Apache Flume Data flow Model
Data flow in Apache Flume starts with a client. The client starts sending an event to its destination system that is received by the Apache Flume source. Flume source stores it into one or more channels. Now the events are stored in channel unless it is taken by Flume sink. The sink removes the event from the channel and puts it into a target data store like HDFS (via Flume HDFS sink).
The following diagram shows the data flow of Apache Flume.
Apache Flume Data Flow Types
Let us see data flow types provided by Flume.
1. Multi-hop flow
In this type of data flow, a user can build multi-hop flows where events will travel through multiple agents before reaching the final destination. In the case of a multi-hop flow, data travels from the previous-hop sink to the next source hop and stored in the next-hop channel.
2. Fan-in flow
In this type of data flow, events from multiple sources can travel to their destination using a single channel.
We can take an example of a log collection system in which logs are collected from hundreds of web servers and sent to a dozen of agents that write to the HDFS cluster.
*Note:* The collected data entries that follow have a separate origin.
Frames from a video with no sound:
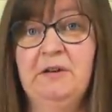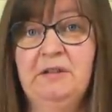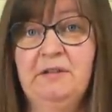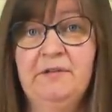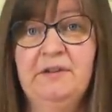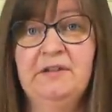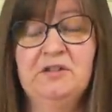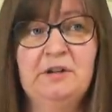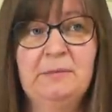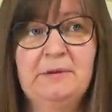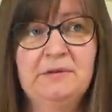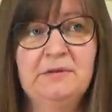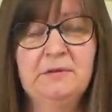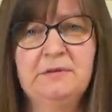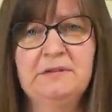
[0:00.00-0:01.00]
And the first time I
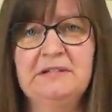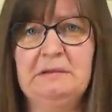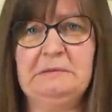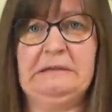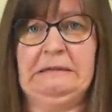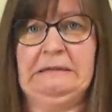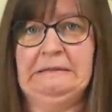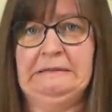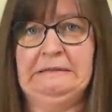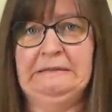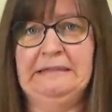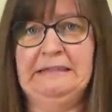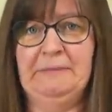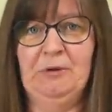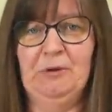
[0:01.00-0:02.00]
saw this, I was like, oh,
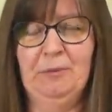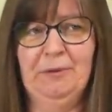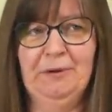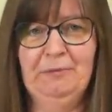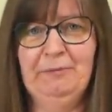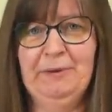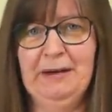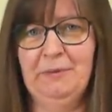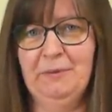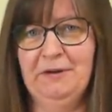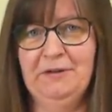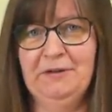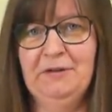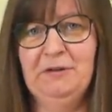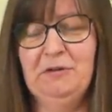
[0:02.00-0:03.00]
it's a ballpoint pen, what are
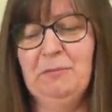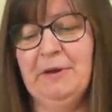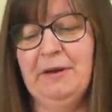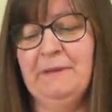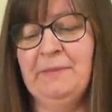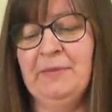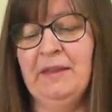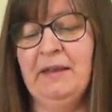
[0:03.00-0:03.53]
you doing? ButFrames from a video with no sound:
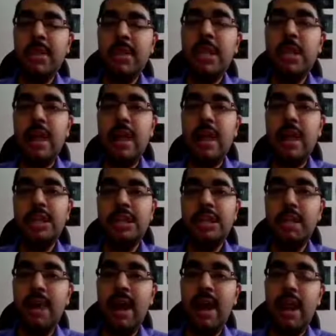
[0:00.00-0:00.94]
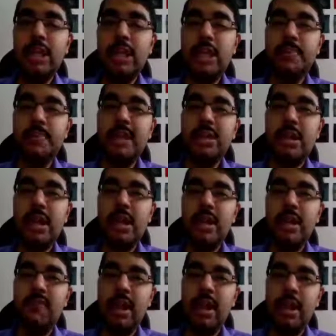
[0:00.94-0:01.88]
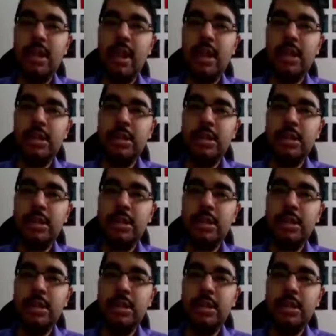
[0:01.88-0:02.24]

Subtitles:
asthma, especially when there is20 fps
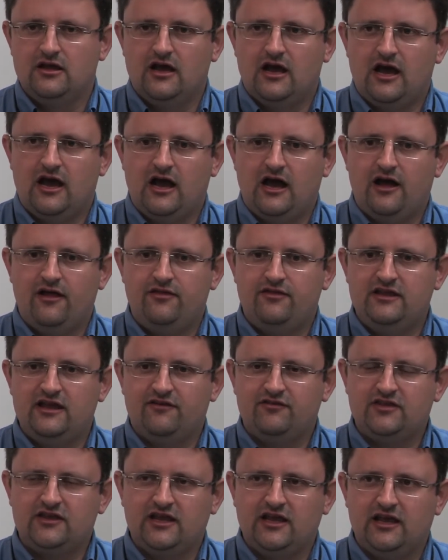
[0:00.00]
Uh, the
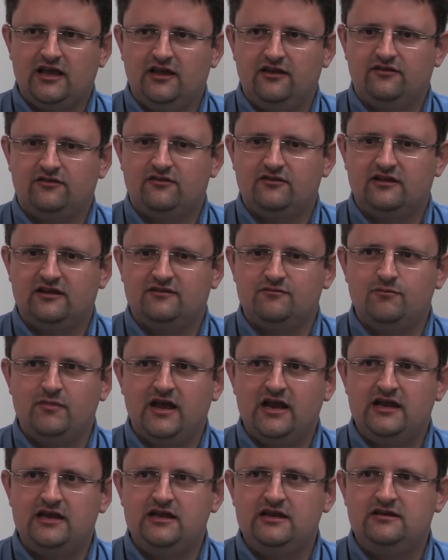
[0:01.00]
other thing is there's
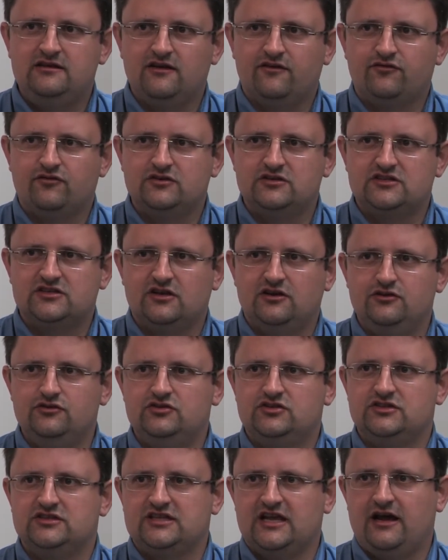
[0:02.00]
many different
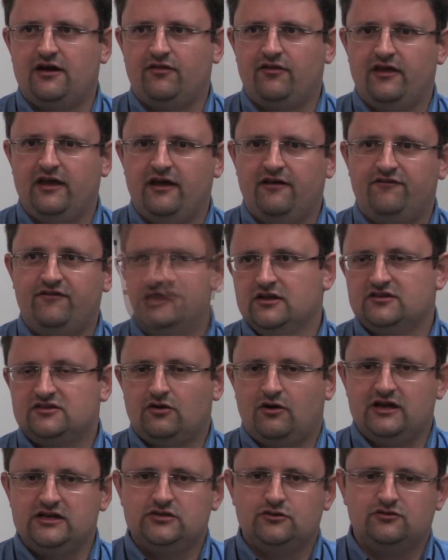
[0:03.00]
solutions out there.
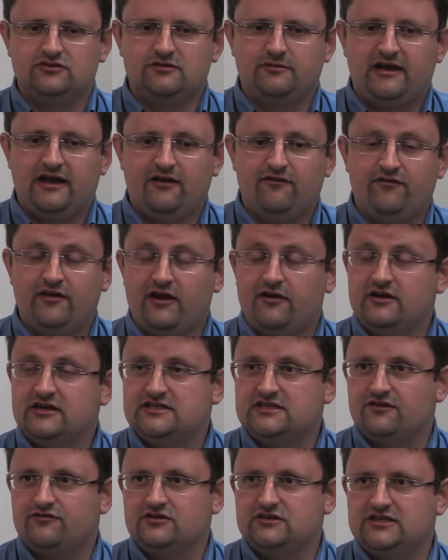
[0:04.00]
So I talked about
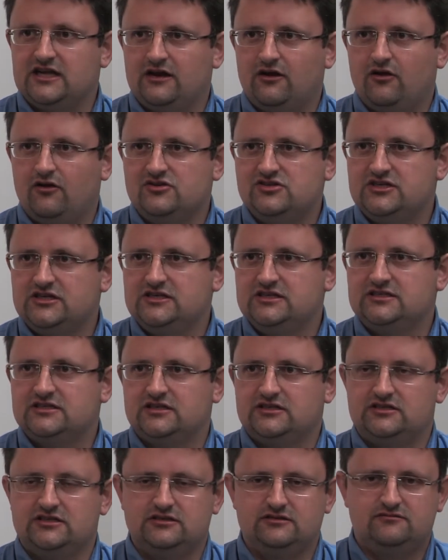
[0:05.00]
various different technologies
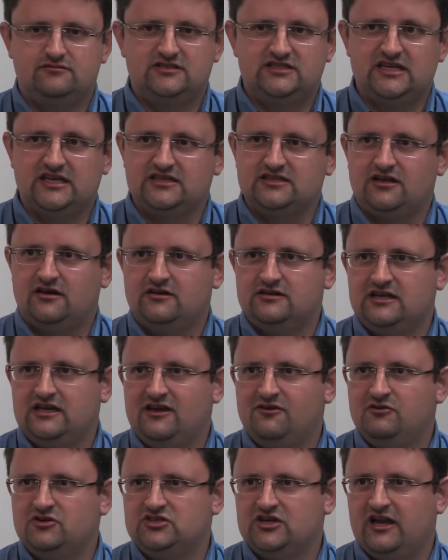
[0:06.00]
such as six R
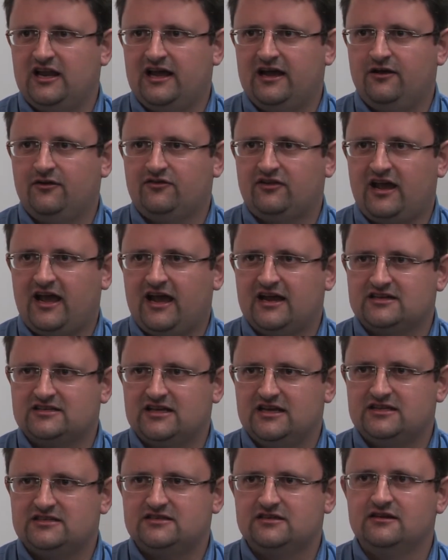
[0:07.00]
D, which allows
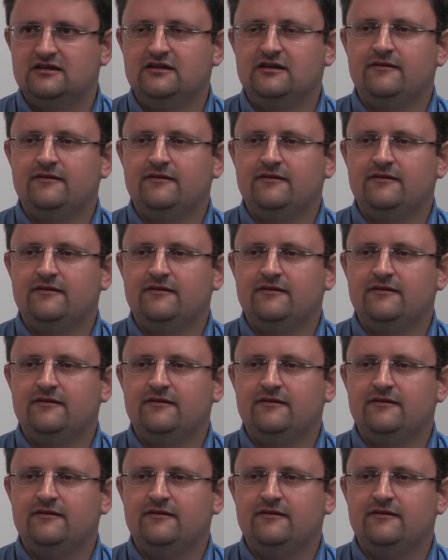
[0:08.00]
access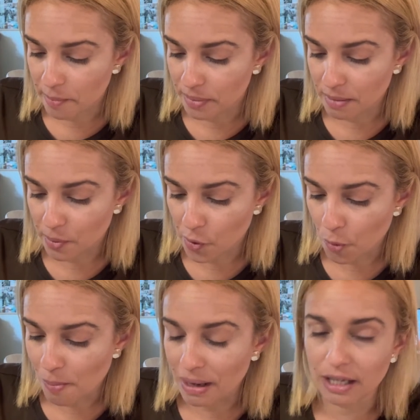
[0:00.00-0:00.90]
in a
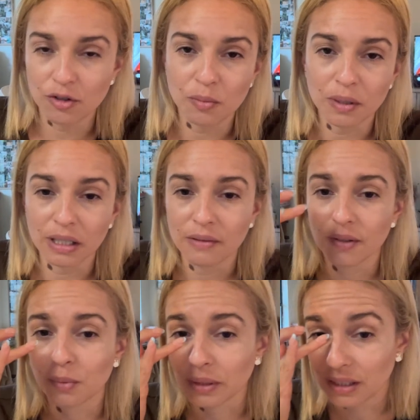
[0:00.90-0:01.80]
life that people
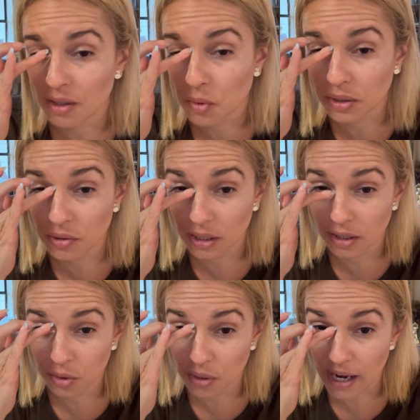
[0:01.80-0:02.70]
made you believe it
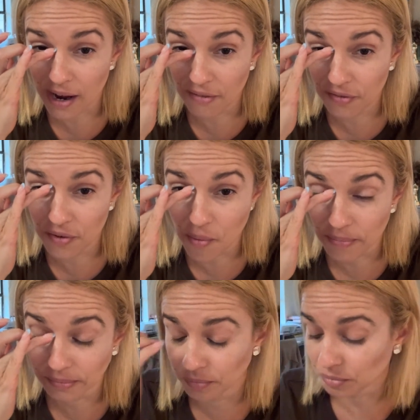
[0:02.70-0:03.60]
was the one you needed
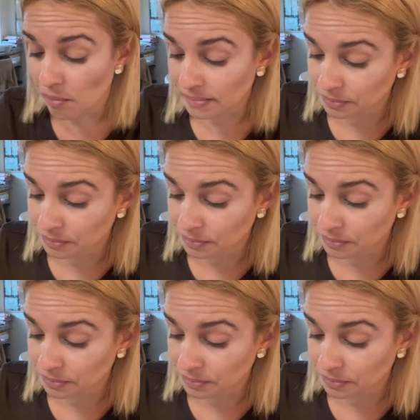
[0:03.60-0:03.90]
to have,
Flume can achieve this by configuring several first-tier agents with an Avro sink, all will point to an Avro source of a single agent. Now this source on the second tire agent will consolidate events in a single channel which is used by the sink to its final store system.
3. Fan-out flow
In this type of data flow, event flow from one source to multiple channels is achieved by defining a flow multiplexer that can replicate an event to one or more channels.
Fan-out flow provides two modes of data flow.
- Replicating: In this mode, event data is replicated to all channels.
- Multiplexing: In this mode, event data will be sent to selected channels when an event’s attribute matches a preconfigured value. The mapping can be set in the agent’s configuration file.